To Documents

Final Exam Practice Problems 1

Multiple Choice Questions

For each question, show your work or give a reason explaining your answer. 4 points for the reason, 1 point for the correct answer.

  1. Roger Cotes was the first to publish a study on
    1. how well IQ scores fit the normal distribution.
    2. the applications of probability to economics.
    3. the theory of errors in astronomy.
    4. the uses of statistics in genetics.
    Ans: b.
  2. Which of these is another name for categorical variables?
      a. Continuous    b. Nominal    c. Ordinal    d. Scale

    Ans: b. Nominal means that the data is not numbers. This is the term used in SPSS.
  3. If Q1 = 1,230 and Q3 = 5,238, using the boxplot, the observation at 11,389 is
      a. a mild outlier   b. an extreme outlier   c. below the 75th percentile   d. the median 

    Ans: a. IQR = 4,098. The inner fence to the right is at Q3 + 1.5 * IQR = 11,385. The inner fence to the right is at Q3 + 3.0 * IQR = 17,532. 11,389 is between the inner and outer fences, so it is a mild outlier.
  4. What percentage of IQ scores are over 160, assuming that IQ scores are normally distributed?
      a. 0.32%    b. 0.032%    c. 0.0032%    d. 0.00032%

    Ans: c: 0.0032%.
  5. For the curve shown below, the points shown in red are
      a. asymptotes   b. critical points   c. inflection points   d. outliers

    Ans: c: inflection points.
  6. The residual plot that we use in it223 consists of
    1. residuals plotted vs. normal scores
    2. residuals plotted vs. observation number
    3. residuals plotted vs. predicted values
    4. y-values plotted vs. x-values

    Ans: c. Definition of residual plot.

Short Essay Questions

For full credit, use complete sentences and paragraphs. Your explanation should make sense to someone that does not understand statistics, like your mother.

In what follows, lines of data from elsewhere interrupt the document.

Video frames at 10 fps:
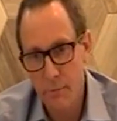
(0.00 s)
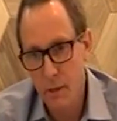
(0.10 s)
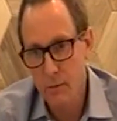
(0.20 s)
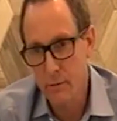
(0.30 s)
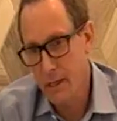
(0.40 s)

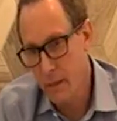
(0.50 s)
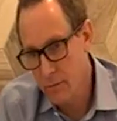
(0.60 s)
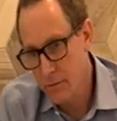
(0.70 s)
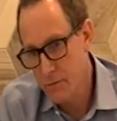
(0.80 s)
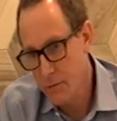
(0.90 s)
about, the
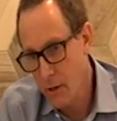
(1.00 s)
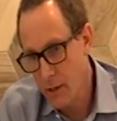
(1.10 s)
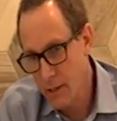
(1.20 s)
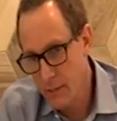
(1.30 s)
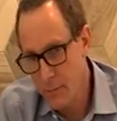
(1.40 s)
council's
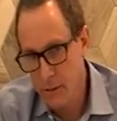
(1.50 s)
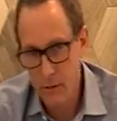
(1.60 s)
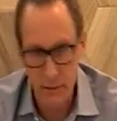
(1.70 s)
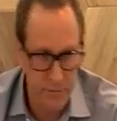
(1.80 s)
talking about it.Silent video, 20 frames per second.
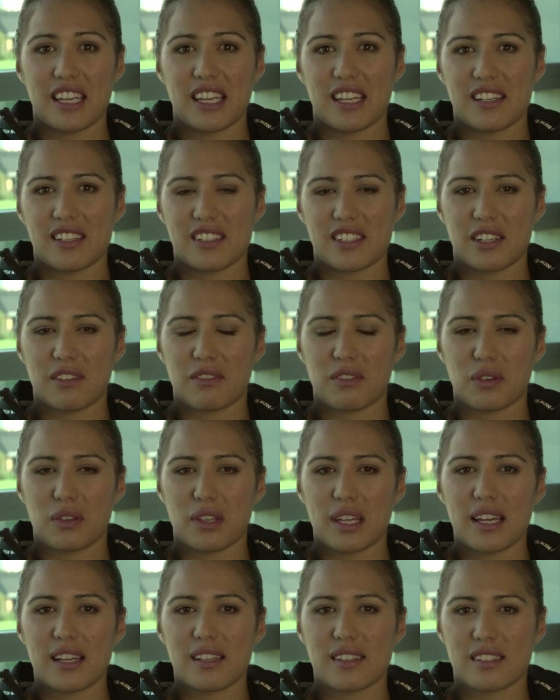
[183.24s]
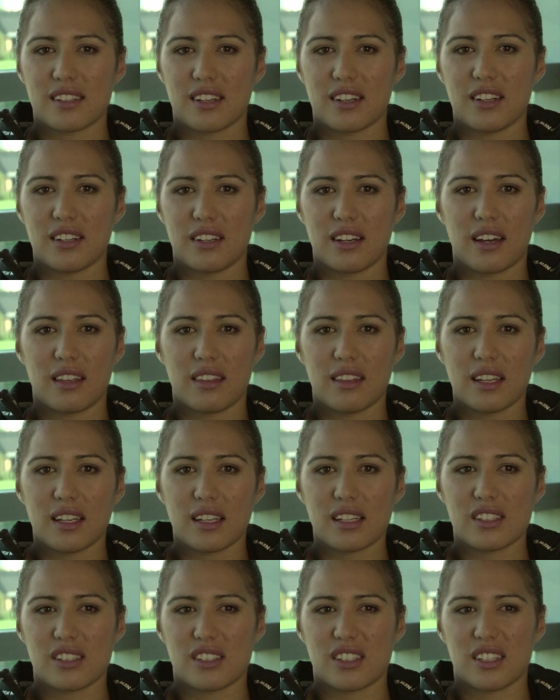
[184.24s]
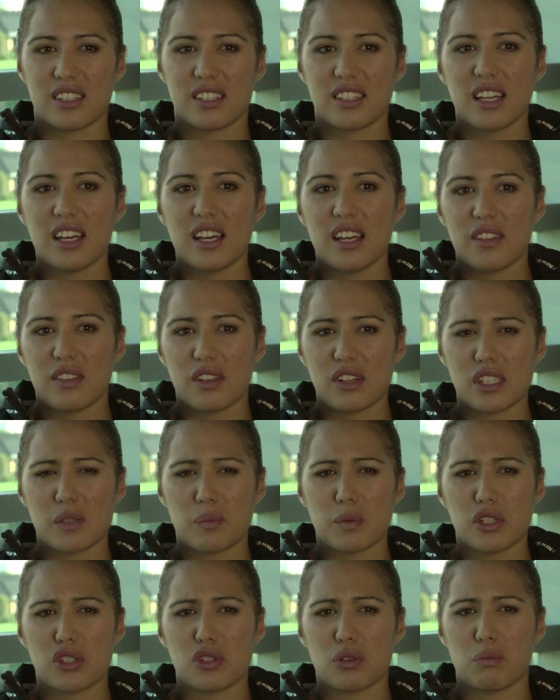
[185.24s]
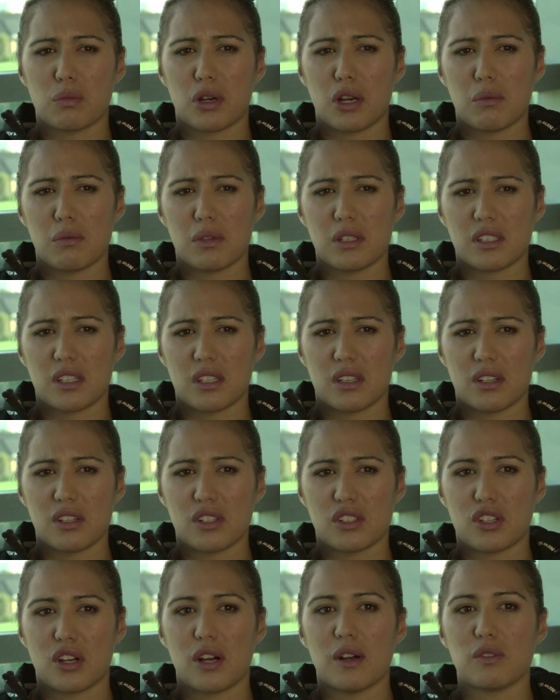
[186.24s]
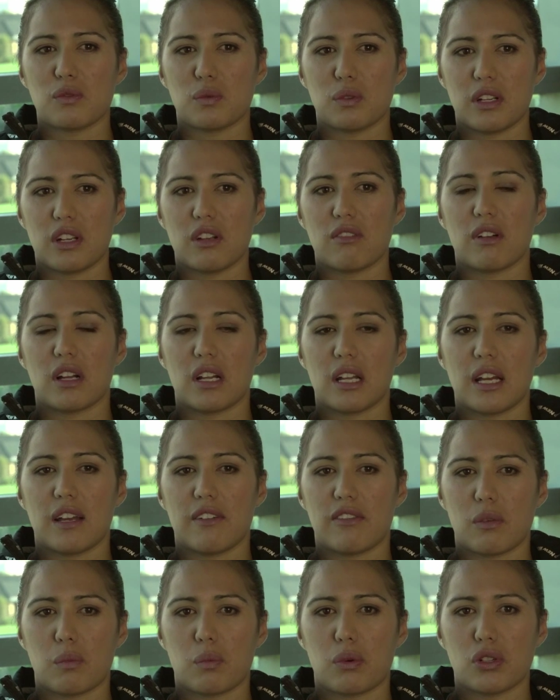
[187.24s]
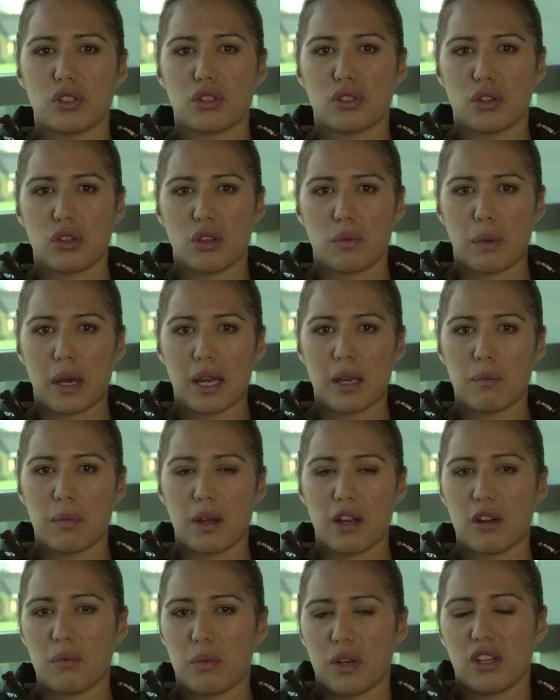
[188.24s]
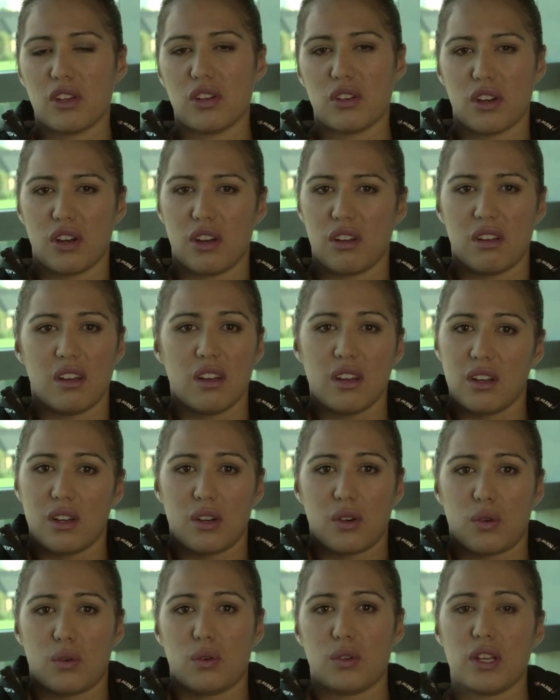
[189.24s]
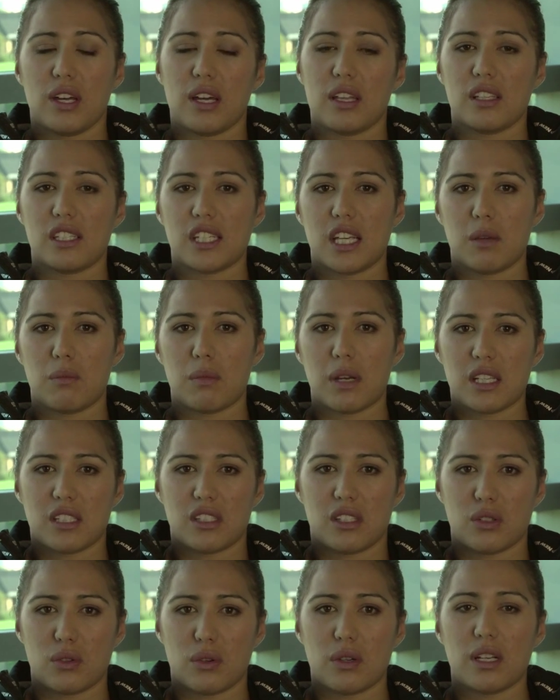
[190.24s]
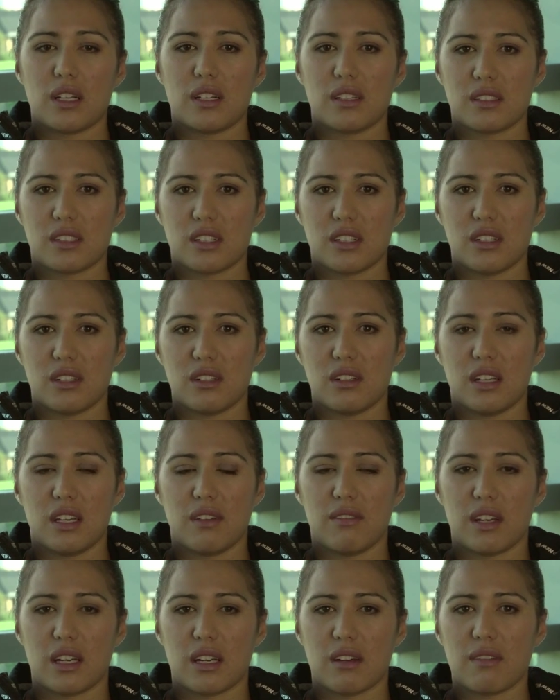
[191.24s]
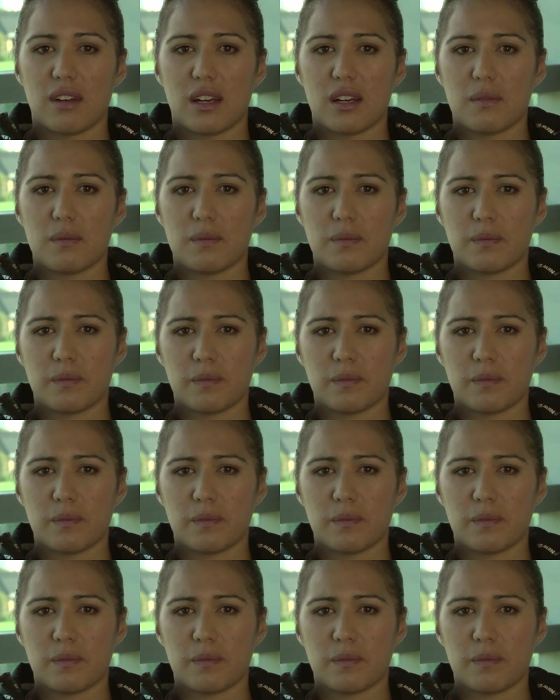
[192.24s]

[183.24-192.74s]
the energy for that. So I think it's just those special moments and those times where you really have to push through the pain barrier, but you know all your other teammates are doing it, so you never give up.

  1. What is a histogram and in which situations is it useful? What are the tradeoffs of using a histogram with many bins vs. a histogram with few bins?
  2. What is the difference between the mean and the median? In which situations should each be used?

Problems

Show all of your work. You may use a calculator.

  1. Given the following data, draw the box plot.

    Q0 = 0.001     Q1 = 0.035     Q2 = 0.057     Q3 = 0.089     Q4 = 0.311
    Additional outliers are at 0.141, 0.189, 0.217, 0.240. You decide whether they are mild or extreme.
    Ans: See Review Problem 9 of the 7/22 notes.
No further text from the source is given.